Para Sean Batson e família, uma recente avaliação clínica no hospital incluiu um exame de pele para estabelecer dados de referência para a irmã de Sean, Audrey, de um ano, que não parece ter alergias alimentares (assim como seus pais, Tim Batson, 38, programador de computadores, e Jennifer Batson, 36, revisora).

Sean passou por um novo exame de pele. O breve desconforto foi abrandado por um episódio de Bob Esponja, passando num pequeno monitor afixado a uma poltrona acolchoada reclinável.

Wang disse que sua própria consciência das alergias alimentares aumentou depois que seus filhos gêmeos entraram no jardim da infância e passaram a trazer uma vários papéis advertindo sobre graves alergias entre seus colegas de classe.

“Voltando 10 ou 15 anos, durante meu treinamento na residência pediátrica, havia muito pouca informação sobre alergias alimentares,” disse Wang, uma entre os 12 importantes investigadores recentemente brindados com concessões pelo Instituto Nacional de Saúde para conduzir pesquisas inovadoras sobre o tema.

Realmente, com dados recentes mostrando um aumento acentuado no número de alergias alimentares – que não pode ser explicado por uma falta de detecção nos anos passados – os institutos começaram uma iniciativa para abordar as alergias alimentares como um desafio de saúde emergente.

Embora seja possível ter alergia a qualquer alimento, oito comidas representam 90% de todas as reações – leite, ovos, amendoim, frutos do mar, soja, trigo, e nozes de árvores como caju e amêndoa.

Até 200 mortes por ano são atribuídas à reação mais grave, a anafilaxia induzida por comida, que também resulta em 30 mil atendimentos no pronto-socorro. Alguns especialistas sugerem que crianças numa cultura fanática por detergentes anti-bactericidas e desinfetantes para as mãos são expostas a menos germes, privando o sistema imunológico de sua função de luta e levando-o a classificar erroneamente alguns alimentos como estranho.

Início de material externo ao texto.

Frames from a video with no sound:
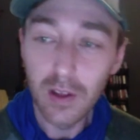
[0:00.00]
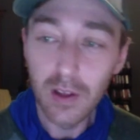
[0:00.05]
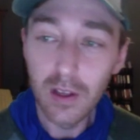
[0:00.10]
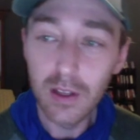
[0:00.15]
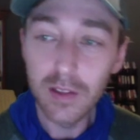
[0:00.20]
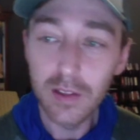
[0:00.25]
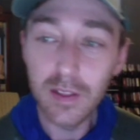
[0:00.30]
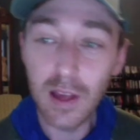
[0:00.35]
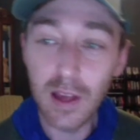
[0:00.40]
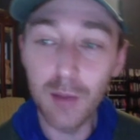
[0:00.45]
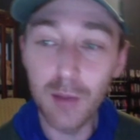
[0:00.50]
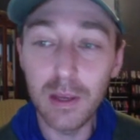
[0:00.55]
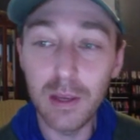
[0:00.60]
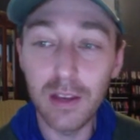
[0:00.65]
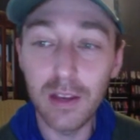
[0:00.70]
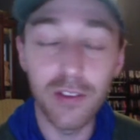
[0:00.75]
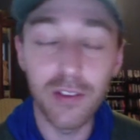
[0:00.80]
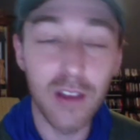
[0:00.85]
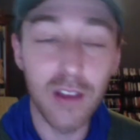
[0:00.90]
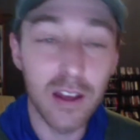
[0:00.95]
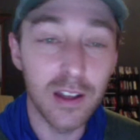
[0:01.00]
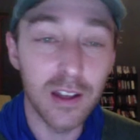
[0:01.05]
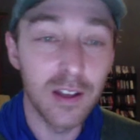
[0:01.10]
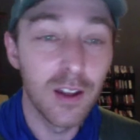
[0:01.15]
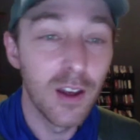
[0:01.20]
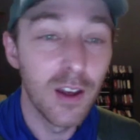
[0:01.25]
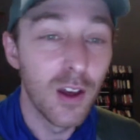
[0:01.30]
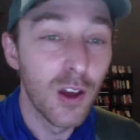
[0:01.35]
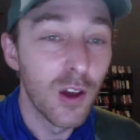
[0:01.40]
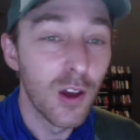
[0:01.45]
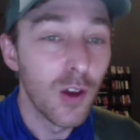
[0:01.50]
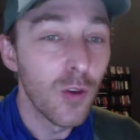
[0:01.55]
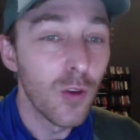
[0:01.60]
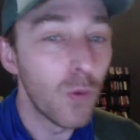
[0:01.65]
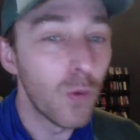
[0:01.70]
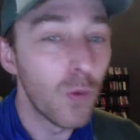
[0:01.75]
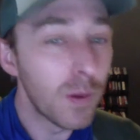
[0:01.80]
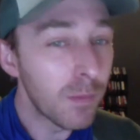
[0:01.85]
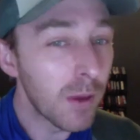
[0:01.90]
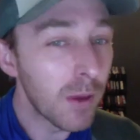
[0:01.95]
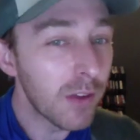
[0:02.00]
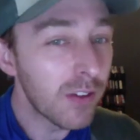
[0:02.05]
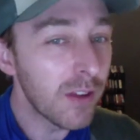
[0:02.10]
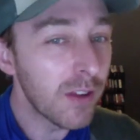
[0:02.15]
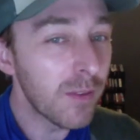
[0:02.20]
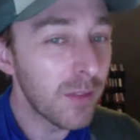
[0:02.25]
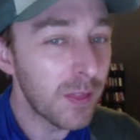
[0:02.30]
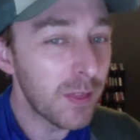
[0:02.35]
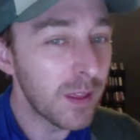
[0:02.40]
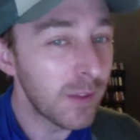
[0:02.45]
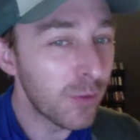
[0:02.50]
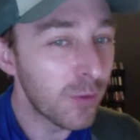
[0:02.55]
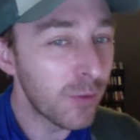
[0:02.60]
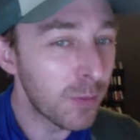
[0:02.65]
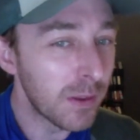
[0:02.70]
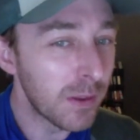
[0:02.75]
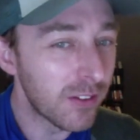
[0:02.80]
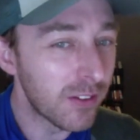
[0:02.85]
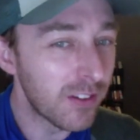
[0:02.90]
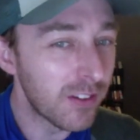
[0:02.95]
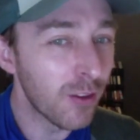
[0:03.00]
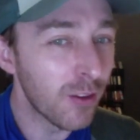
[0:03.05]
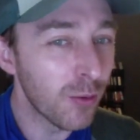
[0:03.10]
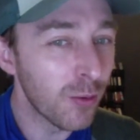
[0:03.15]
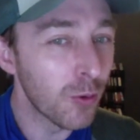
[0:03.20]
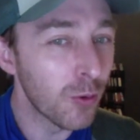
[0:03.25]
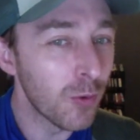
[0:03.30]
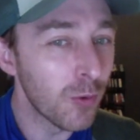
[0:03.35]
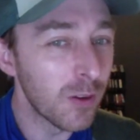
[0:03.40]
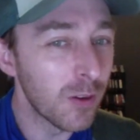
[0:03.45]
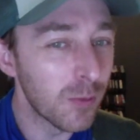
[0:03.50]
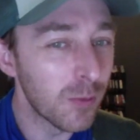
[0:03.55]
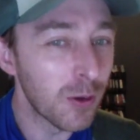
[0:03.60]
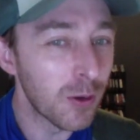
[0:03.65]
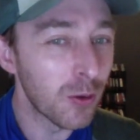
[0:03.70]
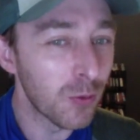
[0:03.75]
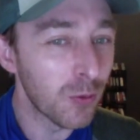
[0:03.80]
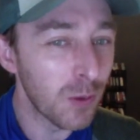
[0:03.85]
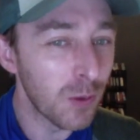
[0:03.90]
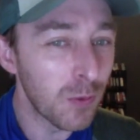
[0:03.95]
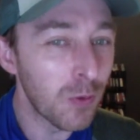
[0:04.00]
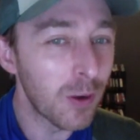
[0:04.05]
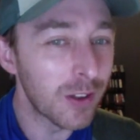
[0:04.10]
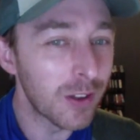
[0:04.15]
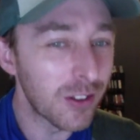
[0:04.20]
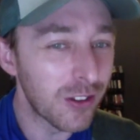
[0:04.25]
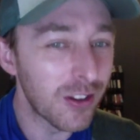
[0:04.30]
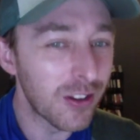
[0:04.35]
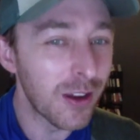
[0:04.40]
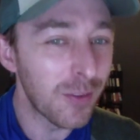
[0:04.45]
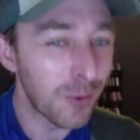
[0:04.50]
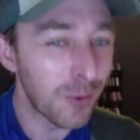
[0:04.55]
That being said, we must have a thing for Ben Stiller movies because we've watched several.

Mas isso ainda é apenas uma hipótese, e muitos pesquisadores dizem que as causas de alergias alimentares são altamente complexas, e que a “hipótese da higiene” não pode ser a única explicação.

Pongracic, que trata de crianças com alergia há 17 anos, diz que mesmo pequenos resquícios de agentes alérgicos podem causar reações fatais.

“Esperamos que nossa pesquisa possa levar a novas maneiras de prever qual criança tem probabilidade de desenvolver a alergia alimentar,” escreveu ela por e-mail, acrescentando que médicos esperavam criar tratamentos “que possam diminuir a severidade de uma reação alérgica, e até mesmo proteger contra a reação.”

A frustração pela falta de financiamento para pesquisas de alergia alimentar levou um casal da área de Chicago, David e Denise Bunning, a doar três milhões de dólares ao estudo do Memorial Infantil. Como pais de duas crianças com perigosas alergias alimentares, eles dizem que esperam convencer os legisladores de que as alergias merecem uma atenção pública tanto quanto outras doenças infantis crônicas – como a asma e a diabetes tipo 1.

“Primeiro eu pensei, ‘OK, você tem essa criança uma-em-um-milhão com uma grave alergia a alimentos, e simplesmente tem que lidar com isso,’” disse David Bunning, corretor financeiro. “Mas quando aprendemos que tanto Bryan quanto Daniel tinham graves alergias alimentares, havia muita descrença. Parecia que estávamos nos escondendo de um fantasma.”

Denise Bunning, uma ex-professora, acrescentou: “Agora, estamos bastante animados com as descobertas futuras do estudo sobre alergia. Precisamos começar a olhar a alergia alimentar não como algo que você escolhe, mas como uma doença infantil com reações potencialmente fatais.”